Spaces isn’t a major part of my workflow, but it is a great feature that I use to keep things clean on the desktop. To give you an idea, I normally have Mail open in one space, iTunes in another and whatever CS3 App I’m designing in open in the third with a blank fourth slot for NNW or Safari or whatever. I’m not always this organized, but sometimes.
When working on the Mac Pro I set the side buttons of my Mighty Mouse to act as triggers to launch spaces. But now that I’m doing a lot more work on the MacBook Pro and am not always at my desk I needed an equally handy trigger.
I thought of using MultiClutch to map a global trackpad gesture to Spaces, but there are only so many available gestures, and I don’t use Spaces that often to necessitate giving up a gesture for it.
Granted, there is the F8 hotkey – which by default means you have to press FN+F8 – but that is not the most convenient hotkey. And yes, you can change the shortcut key for Spaces via System Preferences — but not to the shortcut I want. This is where Quicksilver comes in.
As I’m sure most of you do too, I use CMD+TAB all the time to move around between apps. Therefore a similar key combo makes logical sense to me: CMD+OPTION+TAB.
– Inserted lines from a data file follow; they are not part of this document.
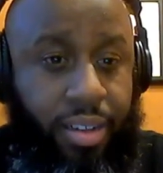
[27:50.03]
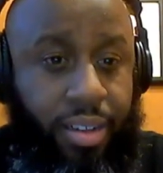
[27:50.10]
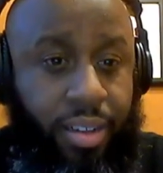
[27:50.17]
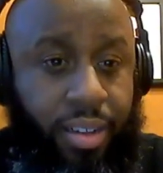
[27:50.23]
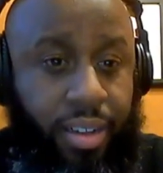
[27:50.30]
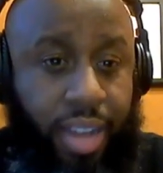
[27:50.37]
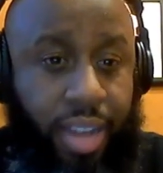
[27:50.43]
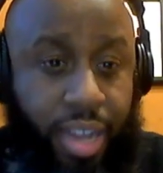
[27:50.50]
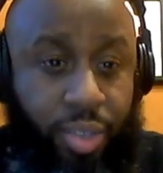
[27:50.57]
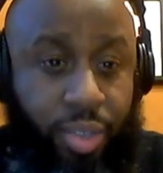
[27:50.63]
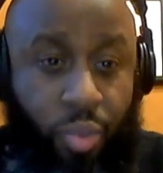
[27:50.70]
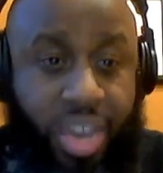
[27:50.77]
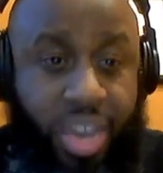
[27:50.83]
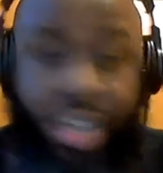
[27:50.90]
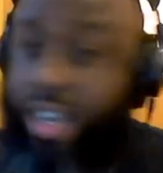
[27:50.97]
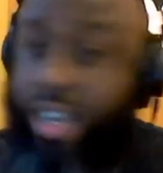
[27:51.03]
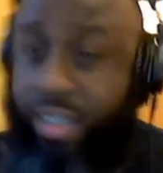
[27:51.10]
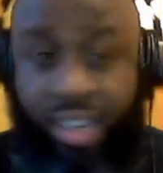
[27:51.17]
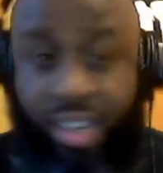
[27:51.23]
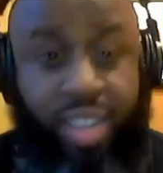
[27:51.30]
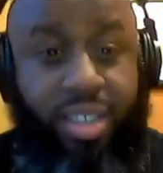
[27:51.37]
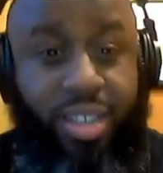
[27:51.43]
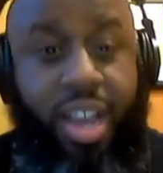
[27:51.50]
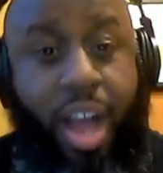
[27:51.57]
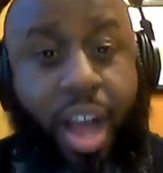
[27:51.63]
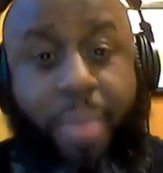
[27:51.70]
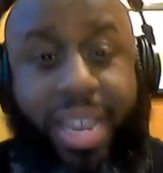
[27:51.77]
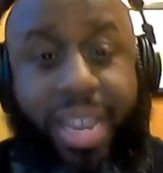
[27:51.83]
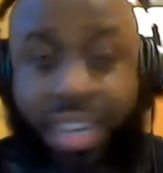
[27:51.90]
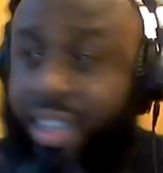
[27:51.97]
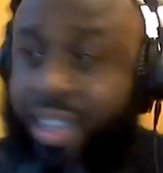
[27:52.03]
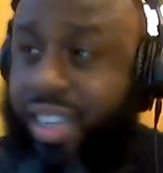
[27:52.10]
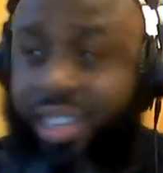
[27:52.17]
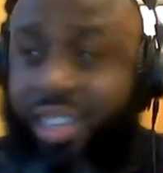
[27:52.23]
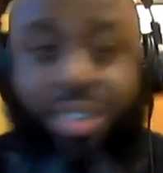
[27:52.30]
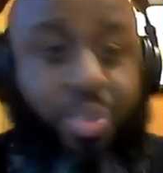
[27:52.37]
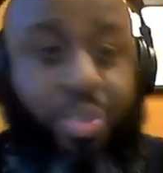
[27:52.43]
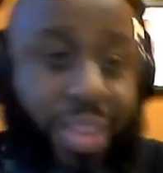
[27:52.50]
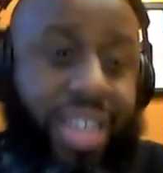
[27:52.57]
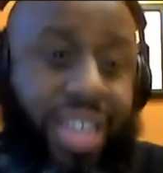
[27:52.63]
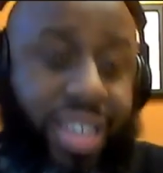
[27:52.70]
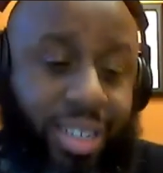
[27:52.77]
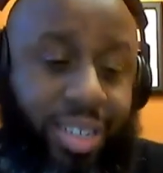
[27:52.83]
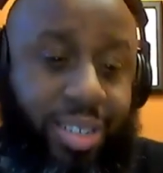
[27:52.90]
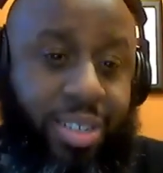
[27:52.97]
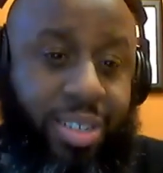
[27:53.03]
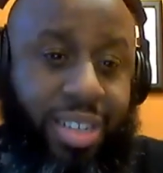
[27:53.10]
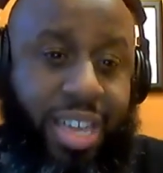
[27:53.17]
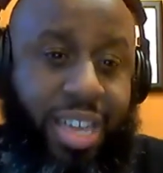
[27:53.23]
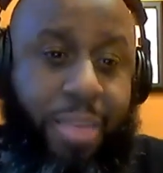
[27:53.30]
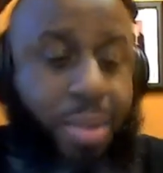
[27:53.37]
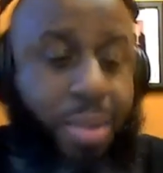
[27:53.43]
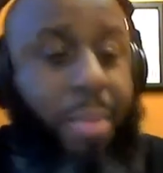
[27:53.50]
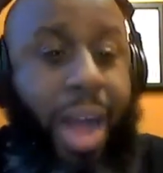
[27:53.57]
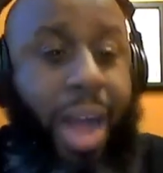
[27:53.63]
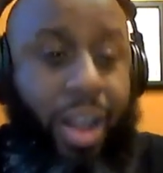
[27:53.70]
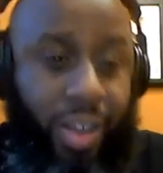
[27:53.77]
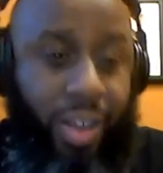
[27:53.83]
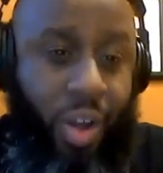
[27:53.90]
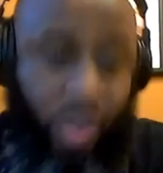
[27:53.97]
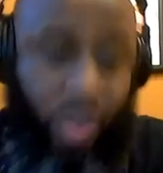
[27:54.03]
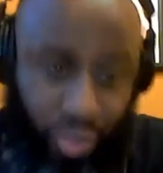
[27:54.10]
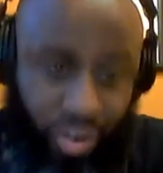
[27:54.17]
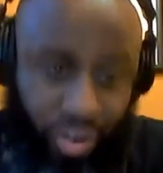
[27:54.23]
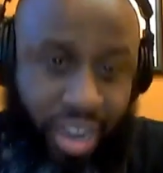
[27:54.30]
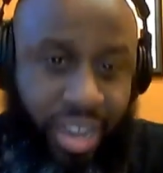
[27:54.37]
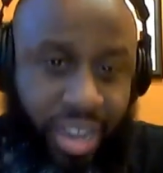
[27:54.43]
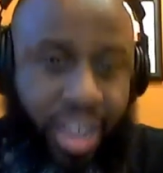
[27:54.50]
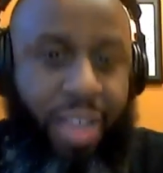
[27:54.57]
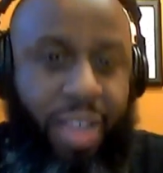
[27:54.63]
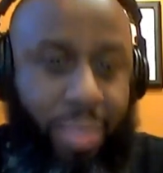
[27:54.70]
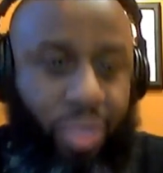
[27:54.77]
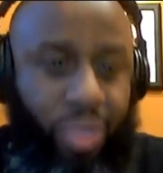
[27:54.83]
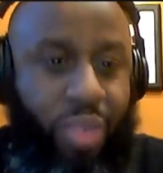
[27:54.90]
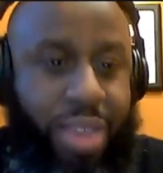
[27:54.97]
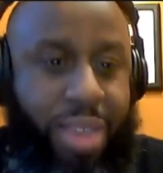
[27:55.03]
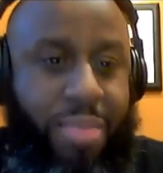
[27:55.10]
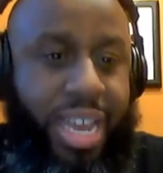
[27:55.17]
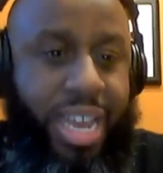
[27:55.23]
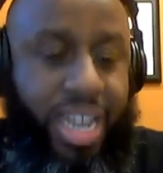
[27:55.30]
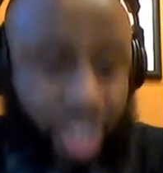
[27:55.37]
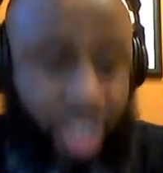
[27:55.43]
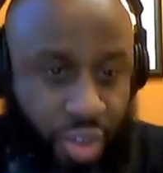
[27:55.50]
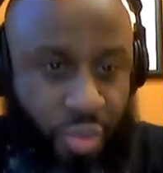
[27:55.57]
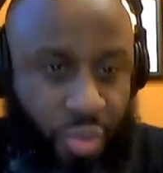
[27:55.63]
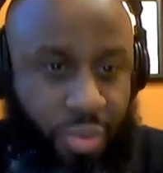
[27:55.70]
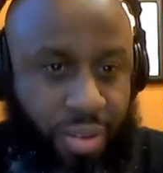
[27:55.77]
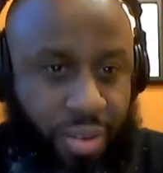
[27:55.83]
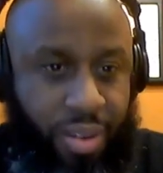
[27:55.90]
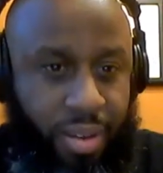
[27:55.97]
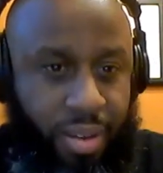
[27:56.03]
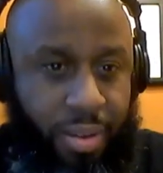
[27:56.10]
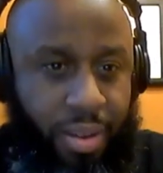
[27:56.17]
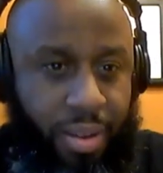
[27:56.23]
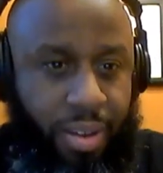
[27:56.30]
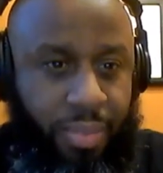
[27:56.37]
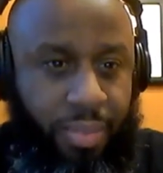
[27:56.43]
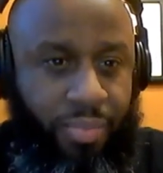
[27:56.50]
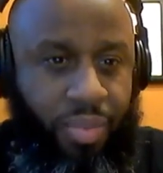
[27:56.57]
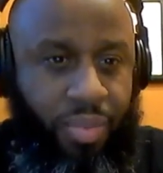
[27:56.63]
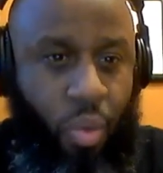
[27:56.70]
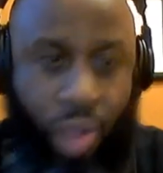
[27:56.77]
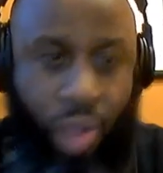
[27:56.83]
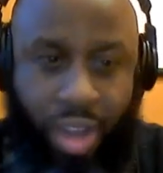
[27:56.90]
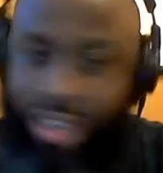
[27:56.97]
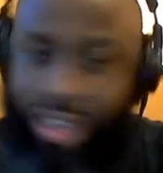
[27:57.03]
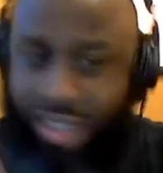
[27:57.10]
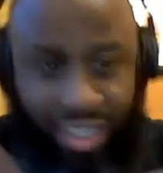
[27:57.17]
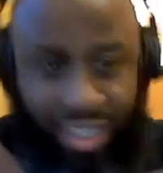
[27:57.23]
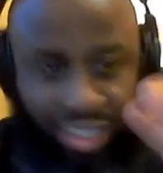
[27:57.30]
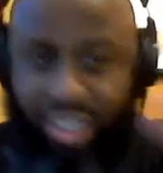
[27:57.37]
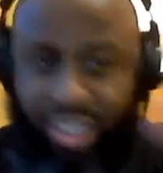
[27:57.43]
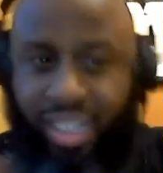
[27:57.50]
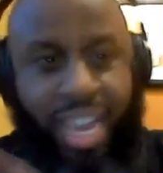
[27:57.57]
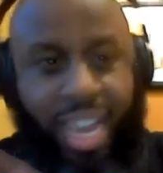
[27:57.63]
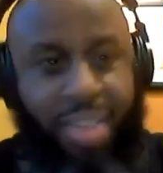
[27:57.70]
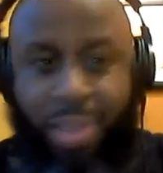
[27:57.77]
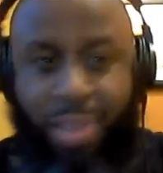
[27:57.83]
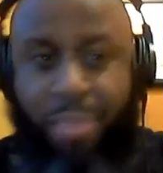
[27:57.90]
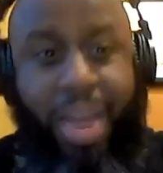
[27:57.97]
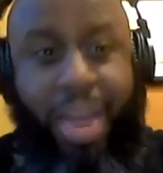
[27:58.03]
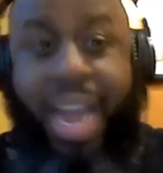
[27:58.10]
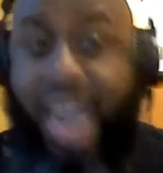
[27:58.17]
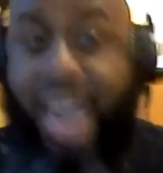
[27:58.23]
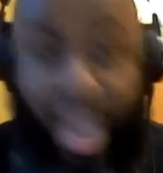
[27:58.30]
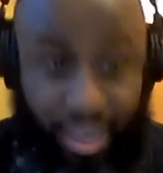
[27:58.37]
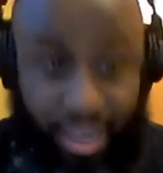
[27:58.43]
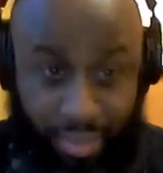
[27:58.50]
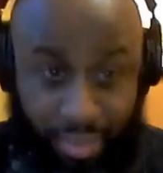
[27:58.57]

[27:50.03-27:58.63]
Because I mean, let's just keep it a mile long, Dre. Between me and you, let's just take McMahon out of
Unfortunately the System Preferences pane doesn’t let me set this hotkey. But Quicksilver does.
Under Quicksilver’s menu choose the “Triggers” tab, and then add a new custom trigger which opens Spaces.
And you can do this with any application. For instance, I also have a custom trigger for Mail configured as CMD+SHIFT+M. Just one more simple way that Quicksilver helps you rock your Mac.